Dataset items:
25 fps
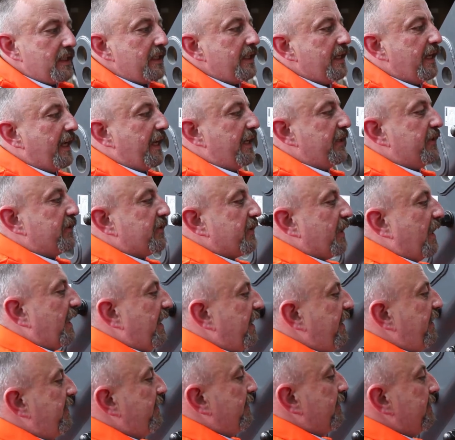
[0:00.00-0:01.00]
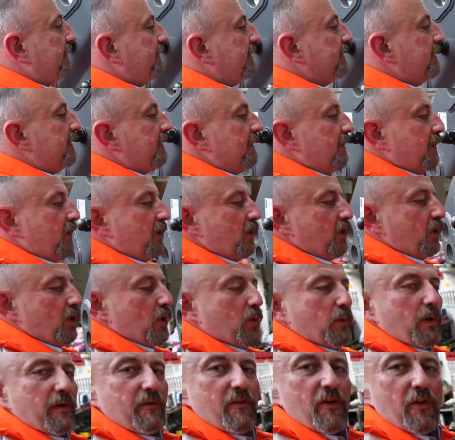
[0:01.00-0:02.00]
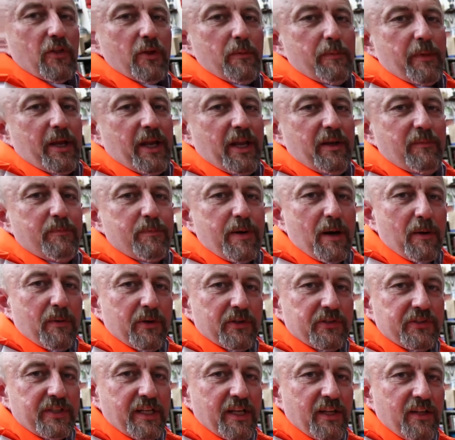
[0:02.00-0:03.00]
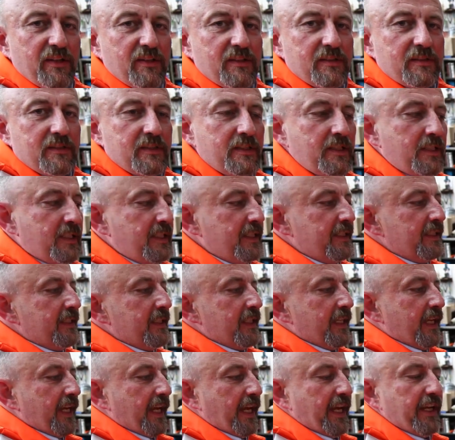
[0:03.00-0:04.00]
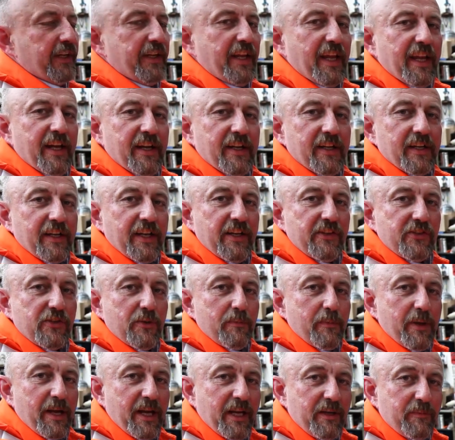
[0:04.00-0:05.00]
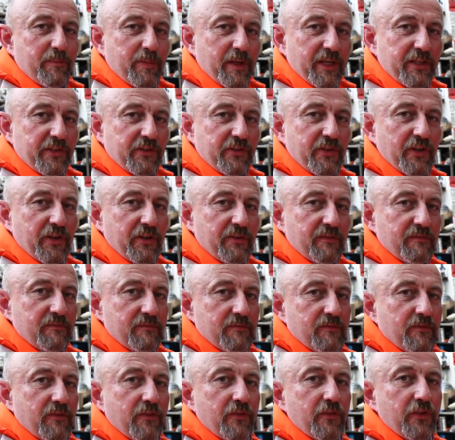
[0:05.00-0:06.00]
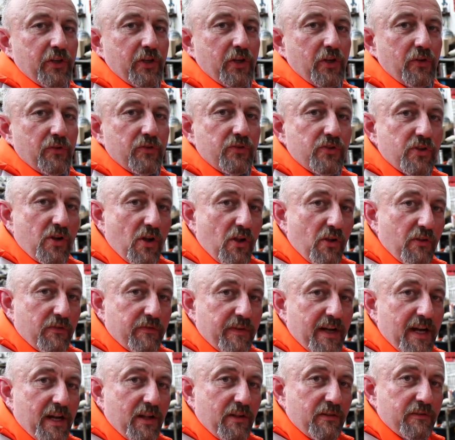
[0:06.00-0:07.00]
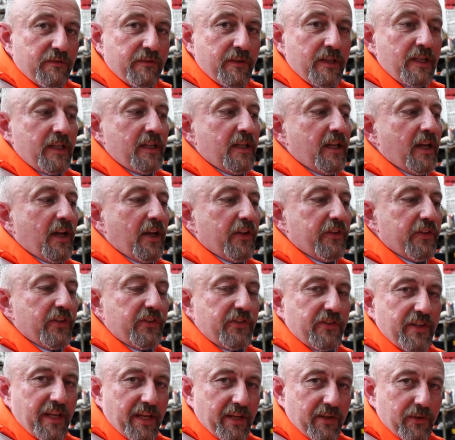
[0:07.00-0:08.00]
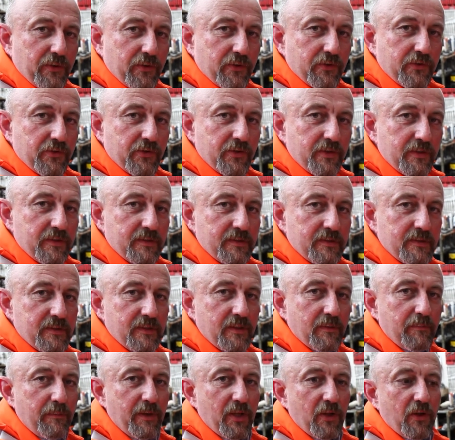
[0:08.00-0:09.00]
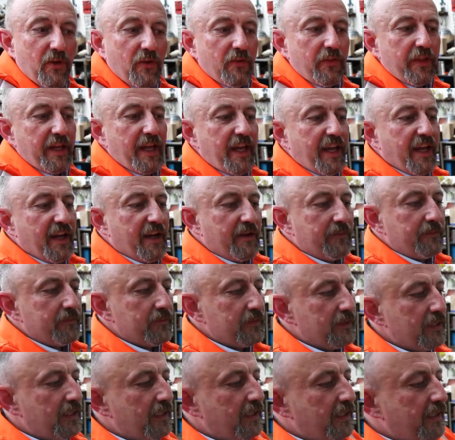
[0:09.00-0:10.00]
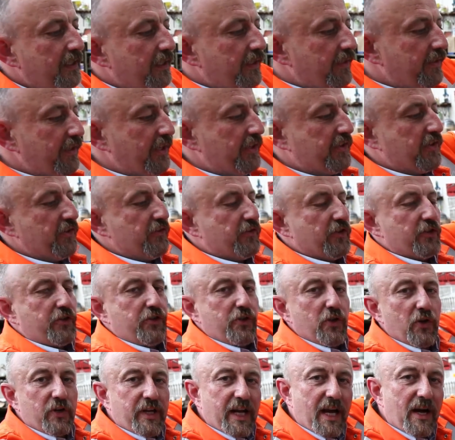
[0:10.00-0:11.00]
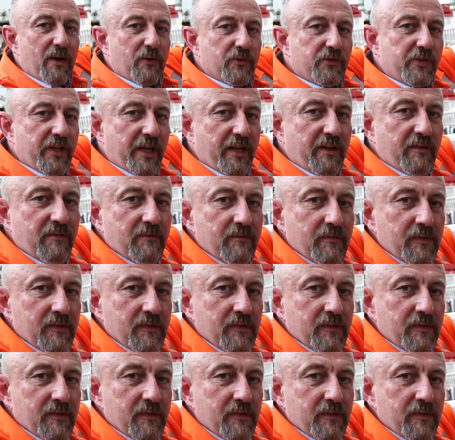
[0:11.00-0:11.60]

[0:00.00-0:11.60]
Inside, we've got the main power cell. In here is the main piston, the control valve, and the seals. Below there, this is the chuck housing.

## TASK DIRECTIONS
The lines to copy begin with the one containing "[0:02.00-0:03.00]" and end with the last line of the entries above; copy them exactly, minus the pictures.

## RESULT BELOW
[0:02.00-0:03.00]
[0:03.00-0:04.00]
[0:04.00-0:05.00]
[0:05.00-0:06.00]
[0:06.00-0:07.00]
[0:07.00-0:08.00]
[0:08.00-0:09.00]
[0:09.00-0:10.00]
[0:10.00-0:11.00]
[0:11.00-0:11.60]

[0:00.00-0:11.60]
Inside, we've got the main power cell. In here is the main piston, the control valve, and the seals. Below there, this is the chuck housing.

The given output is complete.